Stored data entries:
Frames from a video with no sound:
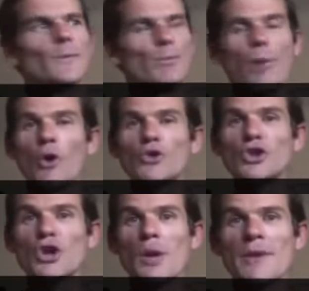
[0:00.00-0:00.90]
post
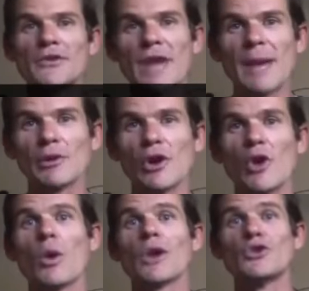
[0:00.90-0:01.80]
your comments down below
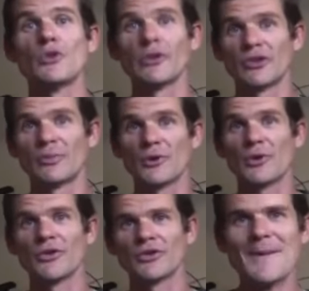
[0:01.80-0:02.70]
what you
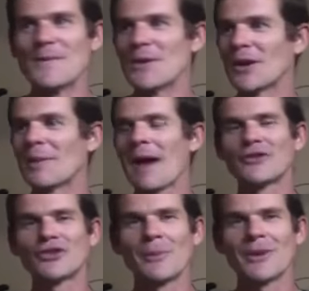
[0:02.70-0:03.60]
experienced. You're going to have
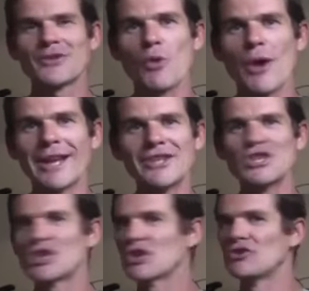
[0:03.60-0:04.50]
so much more energy.
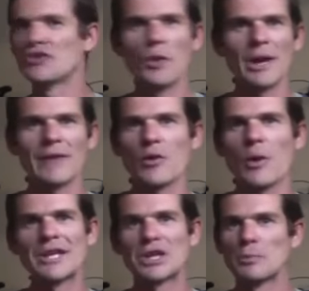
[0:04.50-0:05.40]
You can do whatever you
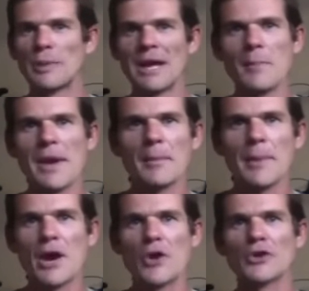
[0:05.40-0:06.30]
want. You can be a better
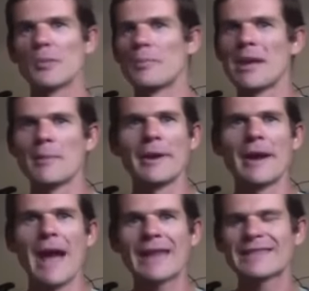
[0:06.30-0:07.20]
parent. You can be a better
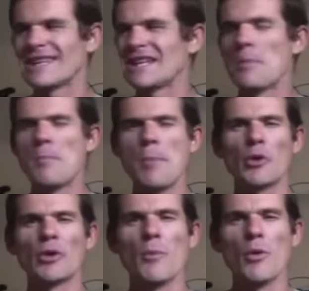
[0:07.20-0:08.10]
athlete. You can
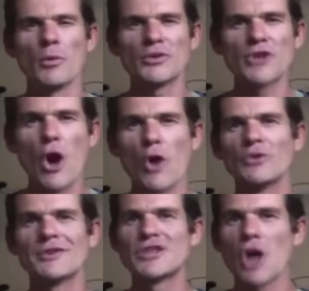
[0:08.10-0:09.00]
build a more
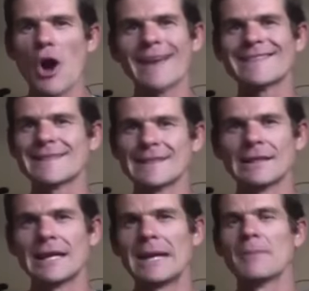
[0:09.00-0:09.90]
toned, tight,
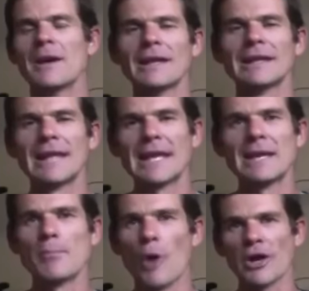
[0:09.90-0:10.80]
slim,
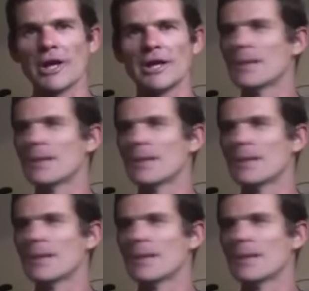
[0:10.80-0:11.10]
lean body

THE TASK: Output the entries exactly and keep every picture out of them.

OUTPUT FOR THIS EXERCISE:
Frames from a video with no sound:
[0:00.00-0:00.90]
post
[0:00.90-0:01.80]
your comments down below
[0:01.80-0:02.70]
what you
[0:02.70-0:03.60]
experienced. You're going to have
[0:03.60-0:04.50]
so much more energy.
[0:04.50-0:05.40]
You can do whatever you
[0:05.40-0:06.30]
want. You can be a better
[0:06.30-0:07.20]
parent. You can be a better
[0:07.20-0:08.10]
athlete. You can
[0:08.10-0:09.00]
build a more
[0:09.00-0:09.90]
toned, tight,
[0:09.90-0:10.80]
slim,
[0:10.80-0:11.10]
lean body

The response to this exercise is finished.